== Data to process

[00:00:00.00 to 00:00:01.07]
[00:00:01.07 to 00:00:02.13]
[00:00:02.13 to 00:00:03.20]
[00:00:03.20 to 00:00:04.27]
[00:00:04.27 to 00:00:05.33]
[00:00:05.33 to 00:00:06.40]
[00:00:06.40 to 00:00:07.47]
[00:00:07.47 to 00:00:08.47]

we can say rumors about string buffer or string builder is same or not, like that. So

====
== Data to process

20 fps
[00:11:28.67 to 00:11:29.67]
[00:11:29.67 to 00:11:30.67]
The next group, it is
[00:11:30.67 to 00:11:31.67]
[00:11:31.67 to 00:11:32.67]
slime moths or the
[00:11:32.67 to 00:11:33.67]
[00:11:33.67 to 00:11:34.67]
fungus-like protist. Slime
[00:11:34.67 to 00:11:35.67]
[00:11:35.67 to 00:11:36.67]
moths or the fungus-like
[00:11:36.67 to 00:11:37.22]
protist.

====

Assignment =
Repeat exactly the lines of the listing above, from the one with "[00:00:00.00 to 00:00:01.07]" down to the one with "[00:00:06.40 to 00:00:07.47]"; both of those lines belong in the range.

Exercise solution =
[00:00:00.00 to 00:00:01.07]
[00:00:01.07 to 00:00:02.13]
[00:00:02.13 to 00:00:03.20]
[00:00:03.20 to 00:00:04.27]
[00:00:04.27 to 00:00:05.33]
[00:00:05.33 to 00:00:06.40]
[00:00:06.40 to 00:00:07.47]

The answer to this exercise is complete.